⟨

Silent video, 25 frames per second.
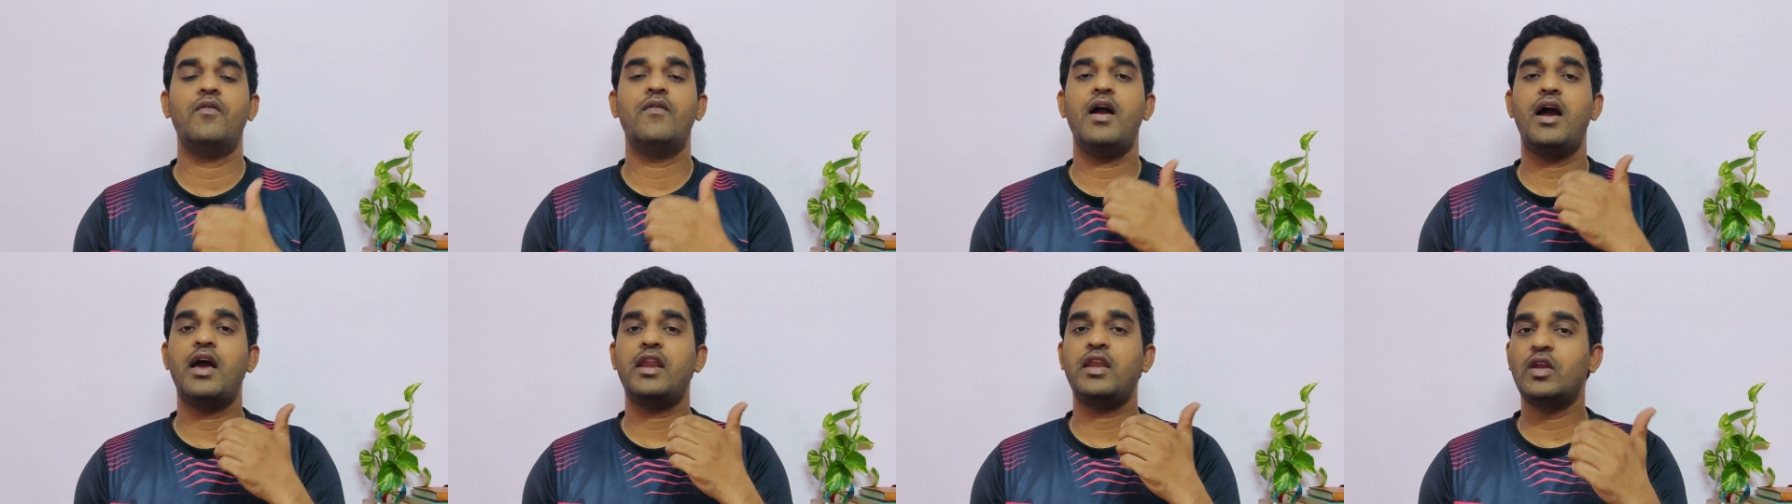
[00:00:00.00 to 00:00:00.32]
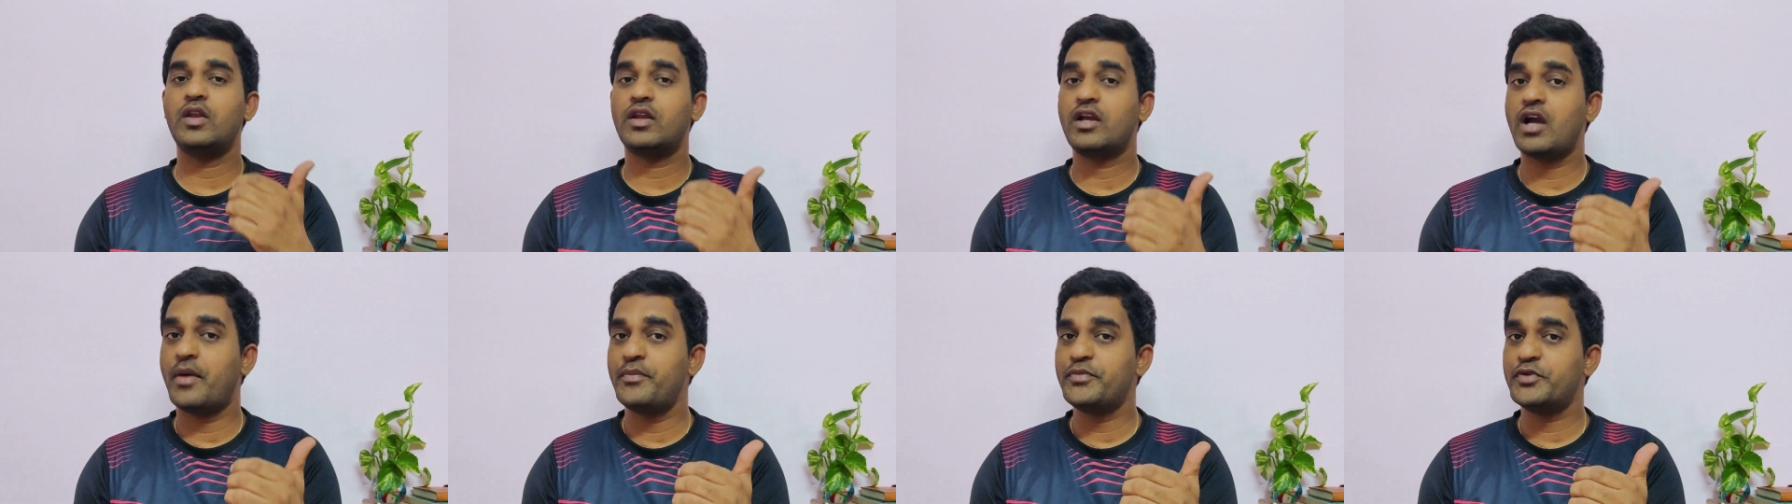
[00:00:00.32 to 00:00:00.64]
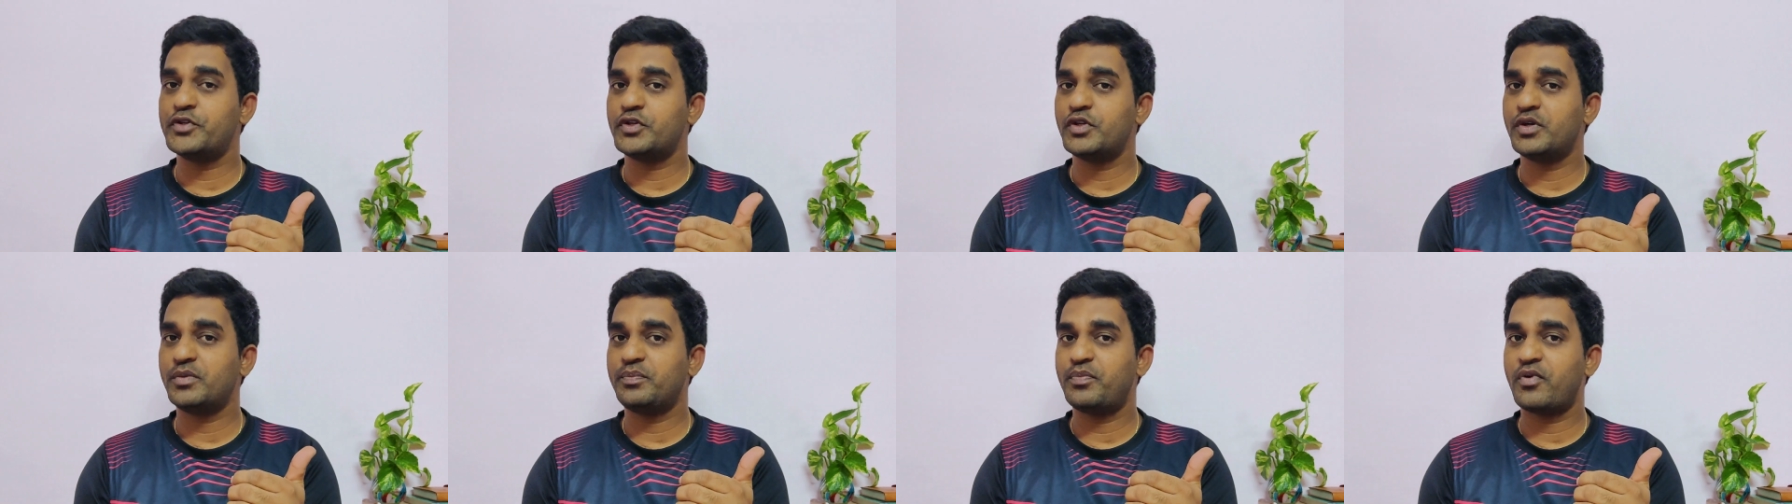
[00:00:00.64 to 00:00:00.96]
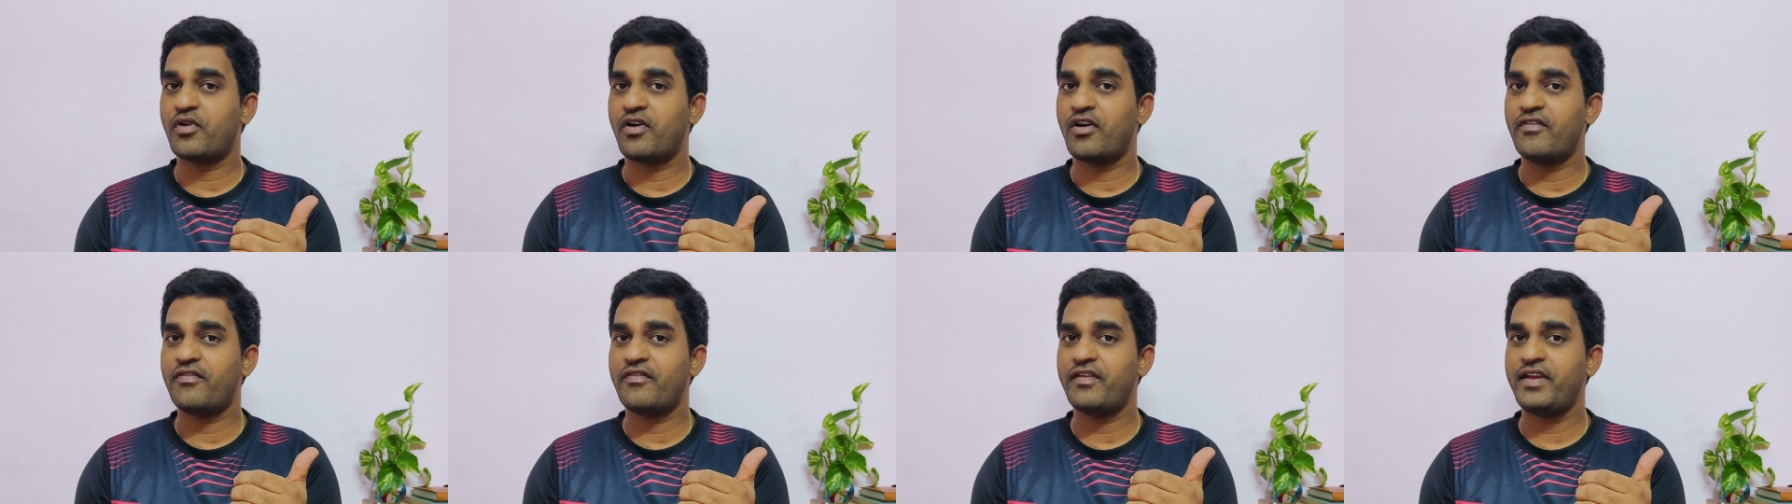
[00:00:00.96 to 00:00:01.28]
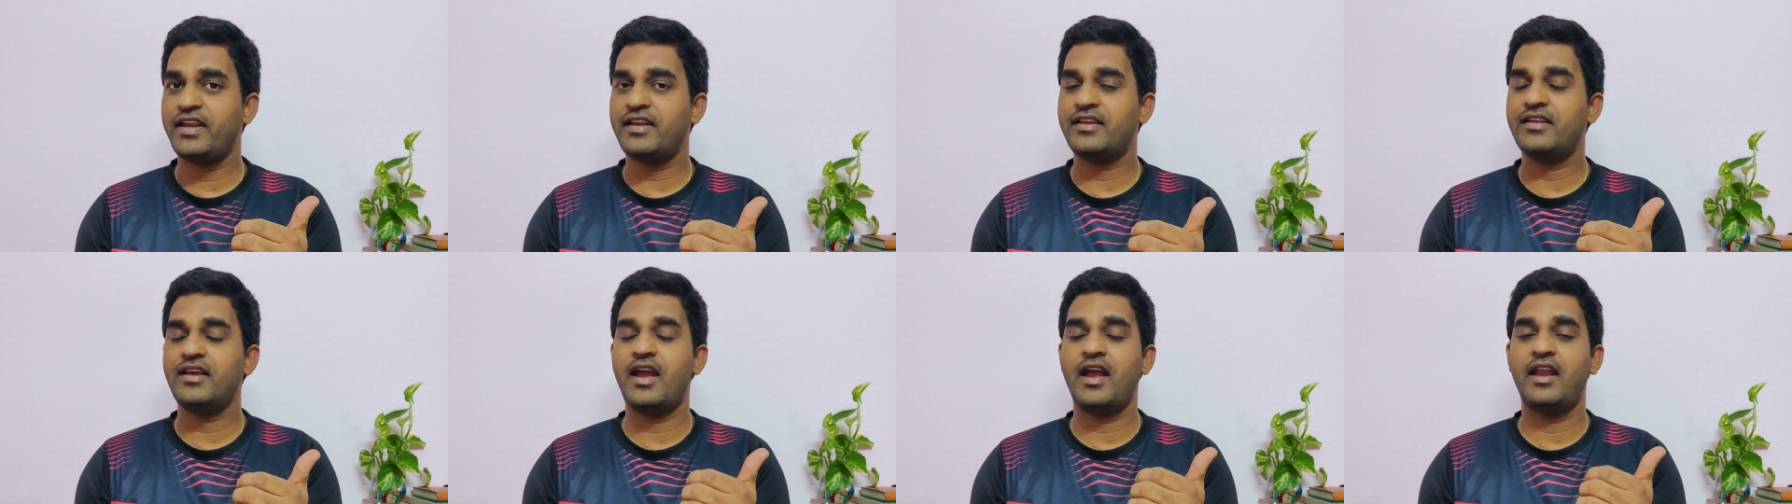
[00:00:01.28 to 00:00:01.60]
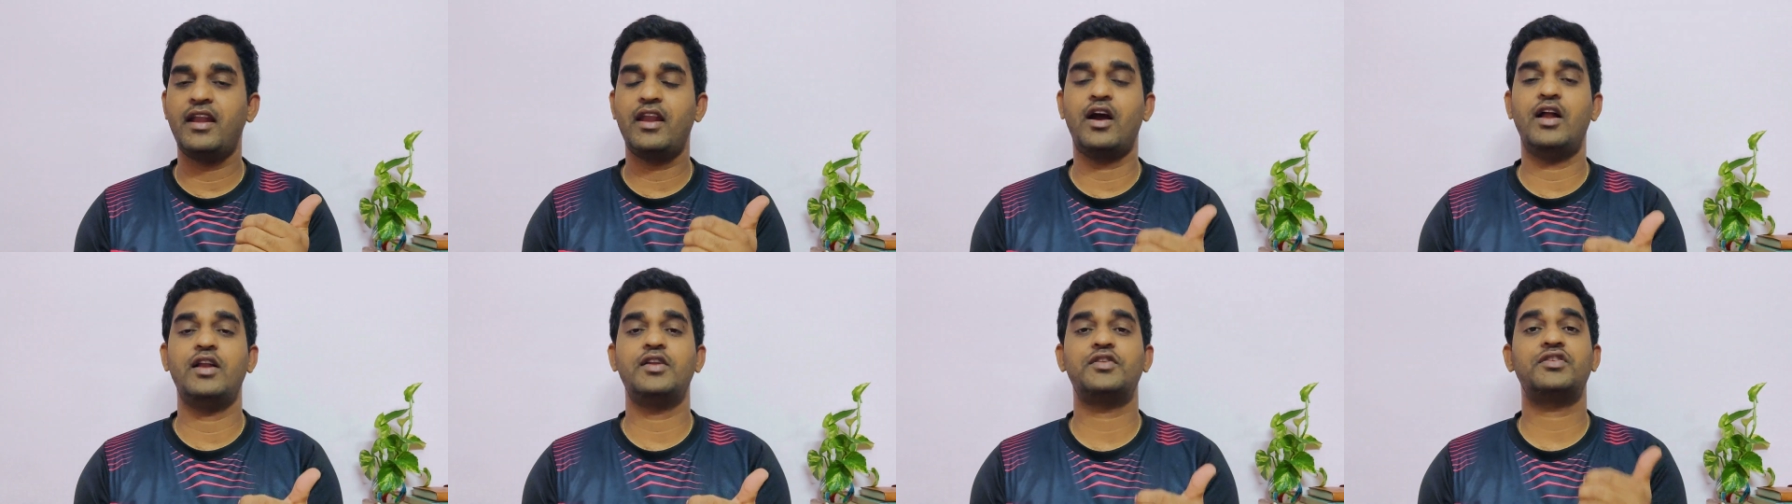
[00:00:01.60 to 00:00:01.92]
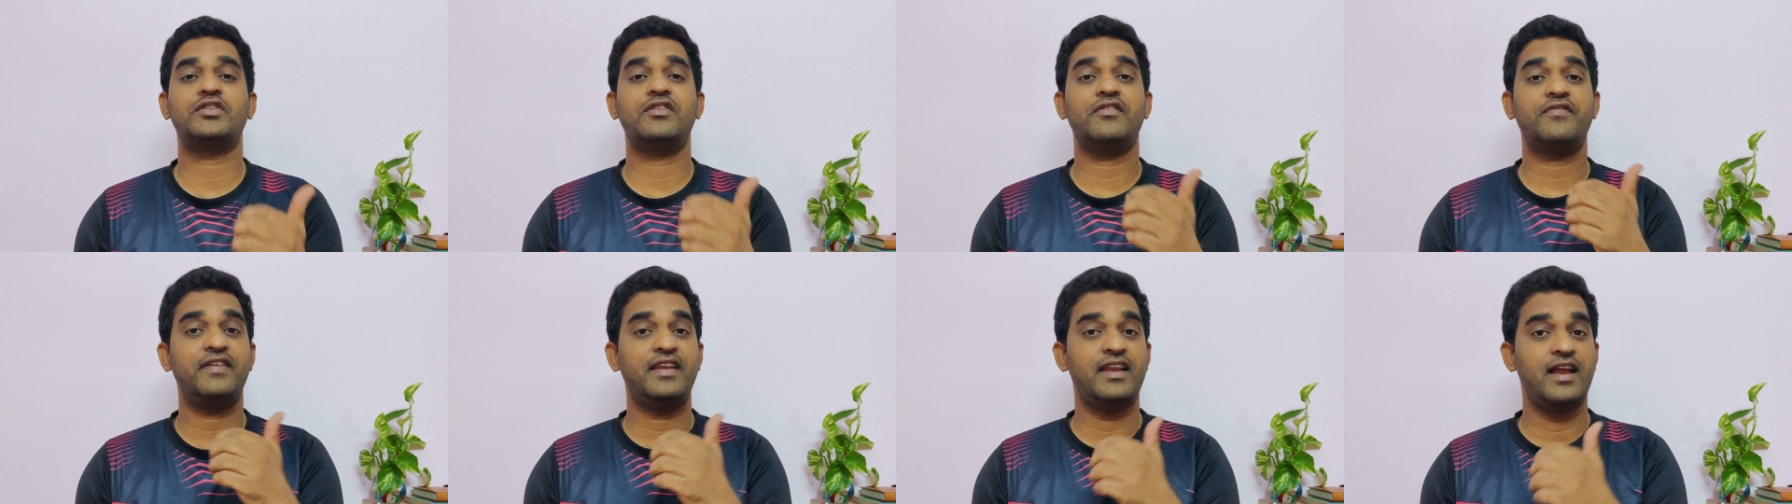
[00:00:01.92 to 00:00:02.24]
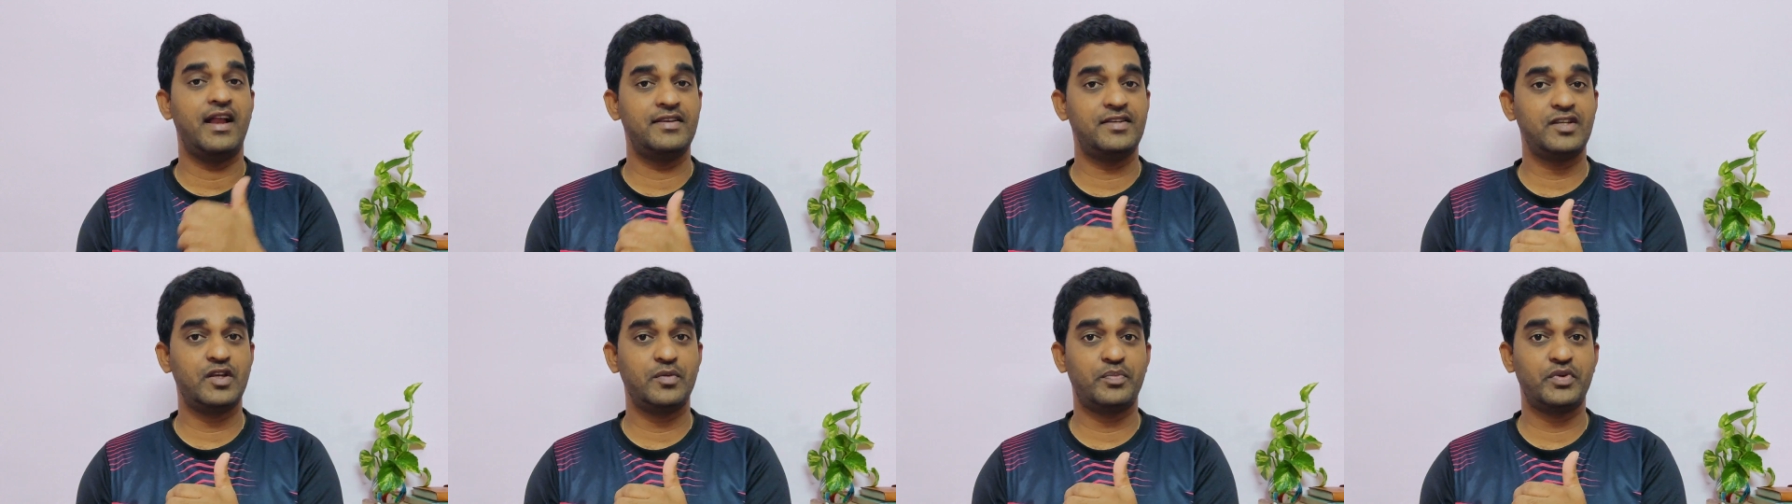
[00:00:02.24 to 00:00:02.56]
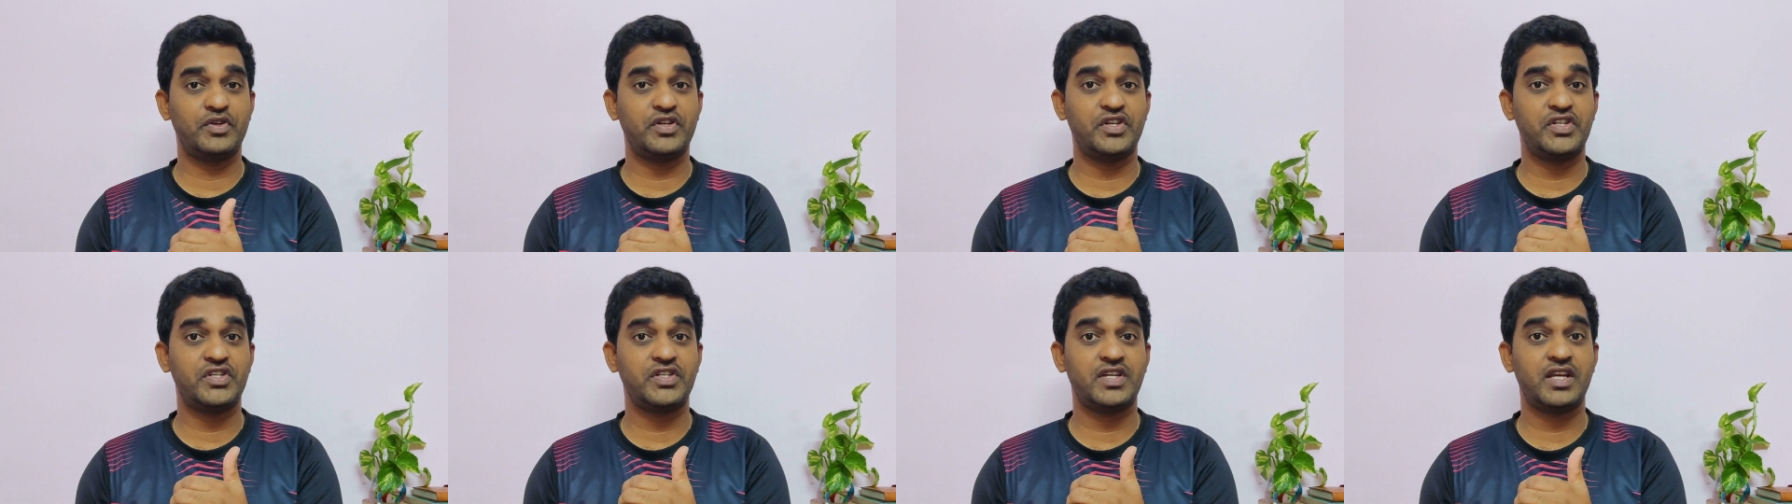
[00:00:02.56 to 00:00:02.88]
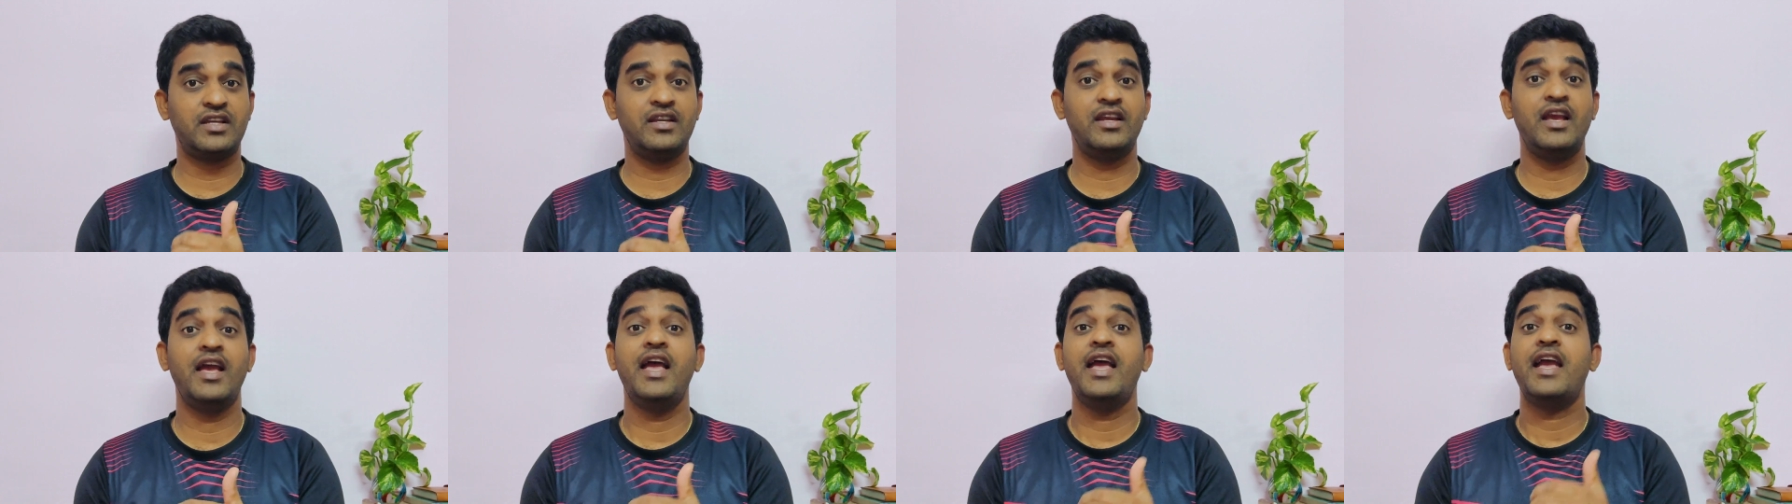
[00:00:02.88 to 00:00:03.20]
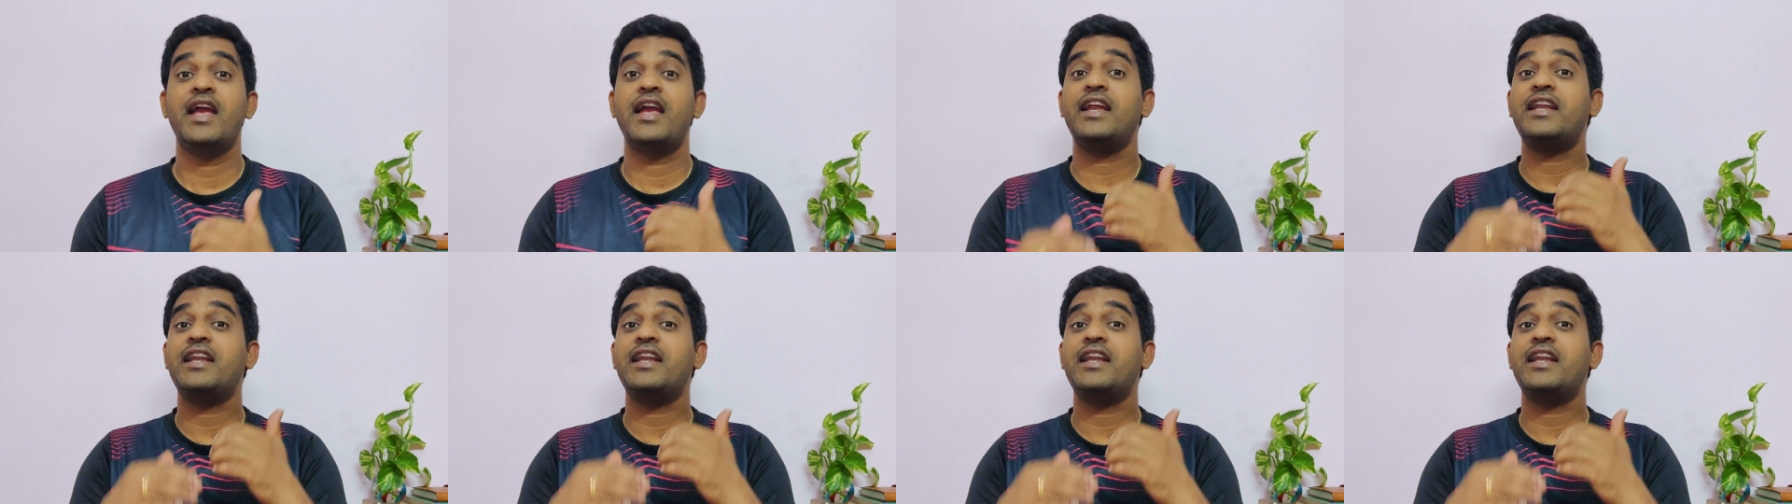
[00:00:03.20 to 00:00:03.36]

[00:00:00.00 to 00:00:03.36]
where you'll come to know profit and also the financial position.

⟩

The required output is each record above, reproduced exactly, without its pictures.

Written solution:
Silent video, 25 frames per second.
[00:00:00.00 to 00:00:00.32]
[00:00:00.32 to 00:00:00.64]
[00:00:00.64 to 00:00:00.96]
[00:00:00.96 to 00:00:01.28]
[00:00:01.28 to 00:00:01.60]
[00:00:01.60 to 00:00:01.92]
[00:00:01.92 to 00:00:02.24]
[00:00:02.24 to 00:00:02.56]
[00:00:02.56 to 00:00:02.88]
[00:00:02.88 to 00:00:03.20]
[00:00:03.20 to 00:00:03.36]

[00:00:00.00 to 00:00:03.36]
where you'll come to know profit and also the financial position.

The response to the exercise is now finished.